▶ [LISTED RECORDS]
--

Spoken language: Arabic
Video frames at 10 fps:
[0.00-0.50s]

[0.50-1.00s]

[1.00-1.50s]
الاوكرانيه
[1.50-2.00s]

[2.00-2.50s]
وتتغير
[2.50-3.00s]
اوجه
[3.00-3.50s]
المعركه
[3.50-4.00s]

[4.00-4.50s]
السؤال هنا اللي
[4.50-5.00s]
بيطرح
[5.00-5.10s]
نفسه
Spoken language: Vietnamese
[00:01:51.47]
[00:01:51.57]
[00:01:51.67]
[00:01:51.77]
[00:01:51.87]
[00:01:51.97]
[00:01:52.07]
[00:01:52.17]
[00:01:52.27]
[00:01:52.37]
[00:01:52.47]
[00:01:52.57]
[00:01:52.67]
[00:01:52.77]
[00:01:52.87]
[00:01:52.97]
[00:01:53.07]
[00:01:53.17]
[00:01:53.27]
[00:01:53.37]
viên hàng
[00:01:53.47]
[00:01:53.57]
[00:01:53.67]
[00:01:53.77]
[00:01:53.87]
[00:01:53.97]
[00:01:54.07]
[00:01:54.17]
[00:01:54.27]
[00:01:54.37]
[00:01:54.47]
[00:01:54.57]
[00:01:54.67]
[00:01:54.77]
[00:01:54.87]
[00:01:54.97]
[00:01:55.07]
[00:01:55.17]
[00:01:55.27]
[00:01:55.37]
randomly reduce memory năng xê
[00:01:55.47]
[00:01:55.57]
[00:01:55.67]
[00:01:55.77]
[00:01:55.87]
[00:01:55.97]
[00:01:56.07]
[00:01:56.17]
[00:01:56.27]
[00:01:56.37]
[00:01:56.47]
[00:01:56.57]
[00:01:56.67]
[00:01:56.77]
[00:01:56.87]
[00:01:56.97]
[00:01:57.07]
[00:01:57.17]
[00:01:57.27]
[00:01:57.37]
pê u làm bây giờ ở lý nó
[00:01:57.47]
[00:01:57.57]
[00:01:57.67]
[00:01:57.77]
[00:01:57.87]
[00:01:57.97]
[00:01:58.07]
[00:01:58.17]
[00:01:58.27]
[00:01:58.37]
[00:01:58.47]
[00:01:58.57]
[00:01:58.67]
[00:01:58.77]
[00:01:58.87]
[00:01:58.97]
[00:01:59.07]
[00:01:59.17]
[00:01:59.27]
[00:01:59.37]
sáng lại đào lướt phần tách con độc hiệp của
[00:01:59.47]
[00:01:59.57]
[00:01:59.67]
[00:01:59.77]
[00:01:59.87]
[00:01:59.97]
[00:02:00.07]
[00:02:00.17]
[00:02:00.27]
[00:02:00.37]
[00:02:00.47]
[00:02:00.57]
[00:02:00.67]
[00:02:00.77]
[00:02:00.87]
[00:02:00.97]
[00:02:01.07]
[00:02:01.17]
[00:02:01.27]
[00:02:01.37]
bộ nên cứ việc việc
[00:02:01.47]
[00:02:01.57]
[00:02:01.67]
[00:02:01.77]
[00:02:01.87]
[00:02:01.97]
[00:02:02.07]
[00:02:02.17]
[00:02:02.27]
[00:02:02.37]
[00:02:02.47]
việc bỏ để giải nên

--

▶ [TASK]
Everything from the line that contains "[00:01:55.87]" to the last line of the records, restated word for word, is the required output.

▶ [TASK RESULT]
[00:01:55.87]
[00:01:55.97]
[00:01:56.07]
[00:01:56.17]
[00:01:56.27]
[00:01:56.37]
[00:01:56.47]
[00:01:56.57]
[00:01:56.67]
[00:01:56.77]
[00:01:56.87]
[00:01:56.97]
[00:01:57.07]
[00:01:57.17]
[00:01:57.27]
[00:01:57.37]
pê u làm bây giờ ở lý nó
[00:01:57.47]
[00:01:57.57]
[00:01:57.67]
[00:01:57.77]
[00:01:57.87]
[00:01:57.97]
[00:01:58.07]
[00:01:58.17]
[00:01:58.27]
[00:01:58.37]
[00:01:58.47]
[00:01:58.57]
[00:01:58.67]
[00:01:58.77]
[00:01:58.87]
[00:01:58.97]
[00:01:59.07]
[00:01:59.17]
[00:01:59.27]
[00:01:59.37]
sáng lại đào lướt phần tách con độc hiệp của
[00:01:59.47]
[00:01:59.57]
[00:01:59.67]
[00:01:59.77]
[00:01:59.87]
[00:01:59.97]
[00:02:00.07]
[00:02:00.17]
[00:02:00.27]
[00:02:00.37]
[00:02:00.47]
[00:02:00.57]
[00:02:00.67]
[00:02:00.77]
[00:02:00.87]
[00:02:00.97]
[00:02:01.07]
[00:02:01.17]
[00:02:01.27]
[00:02:01.37]
bộ nên cứ việc việc
[00:02:01.47]
[00:02:01.57]
[00:02:01.67]
[00:02:01.77]
[00:02:01.87]
[00:02:01.97]
[00:02:02.07]
[00:02:02.17]
[00:02:02.27]
[00:02:02.37]
[00:02:02.47]
việc bỏ để giải nên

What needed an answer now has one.